My favorite project they did recently was on cost reduction—we called it “Breaking the Rules for Better Care.”1 Twenty-four of the organizations polled patients and staff to identify rules that appeared to impede care—these were silly, obstructive rules that could changed. We had over 350 rules nominated by the 24 organizations—and most turned out to be not regulations or laws, they were just habits. There were 4 categories: (1) habits; (2) administrative rules that could be changed; (3) myths, which were misinterpretations of statutes; and (4) statutes and regulations. So, over 80% of the “rules,” were, in fact, not actually rules or regulations.

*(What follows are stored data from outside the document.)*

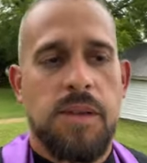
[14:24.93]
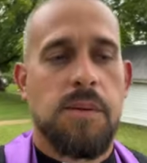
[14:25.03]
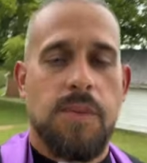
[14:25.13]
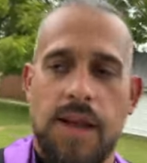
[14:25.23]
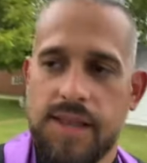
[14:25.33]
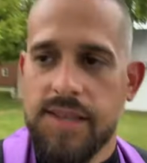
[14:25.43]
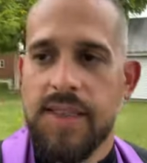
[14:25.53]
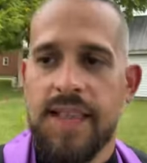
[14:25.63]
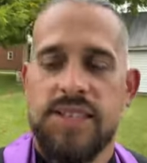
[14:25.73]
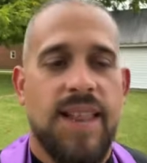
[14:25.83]
Right?
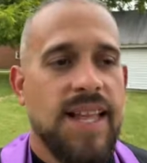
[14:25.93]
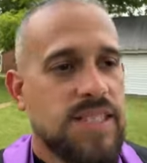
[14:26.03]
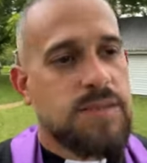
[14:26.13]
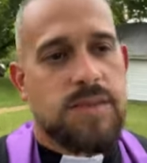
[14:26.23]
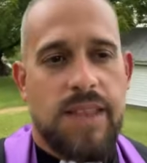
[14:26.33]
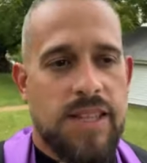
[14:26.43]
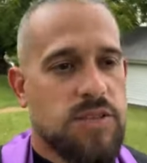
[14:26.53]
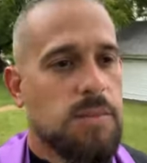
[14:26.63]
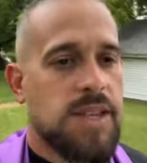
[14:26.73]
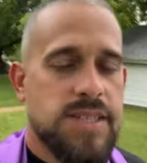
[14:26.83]
That's that's that's
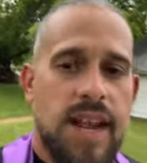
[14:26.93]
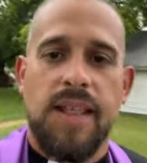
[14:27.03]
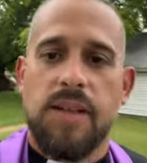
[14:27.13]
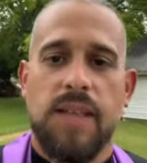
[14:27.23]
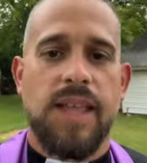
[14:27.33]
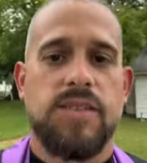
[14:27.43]
what me and Tyler like.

Another project I love is the IHI Open School, which is about 8 years old. We had demand from young people who wanted to learn about quality, error reduction, and patient safety, but weren’t learning it in medical school or nursing school. So, we started IHI Open School, which is a computer environment in which young people—at no cost—can take courses, start local chapters, and engage in international projects. Right now, there’s about 550,000 young people all over the world networked together in the open school. They’ve downloaded more than 3 million courses. There are over 800 chapters in 80 countries. This is an international movement. We have another element of the open school called ICAN, which is an action project, in which young people can pick projects they want to do, such as population health.

When we originally did it, we knew there was a gap. We polled about 1700 students in all health professions—medicine, nursing, health administration, industrial engineering, pharmacy, respiratory therapy—and we asked them: do you want to learn how to change your care? And 85% said, “Yes.” Are you learning in your current school? And 85% said, “No.” Then we said, we’ll do one of two things, we’ll start different virtual schools—one for medicine, one for nursing, one for pharmacy—or we’ll just do one across all professions. Overwhelming the response was, we want to learn to work together. So, this is a highly multidisciplinary program. And I love it. I am sure the younger professionals are ready for the triple aim. Those of us who were trained in a different era—we elders—it’s our job is to make it possible.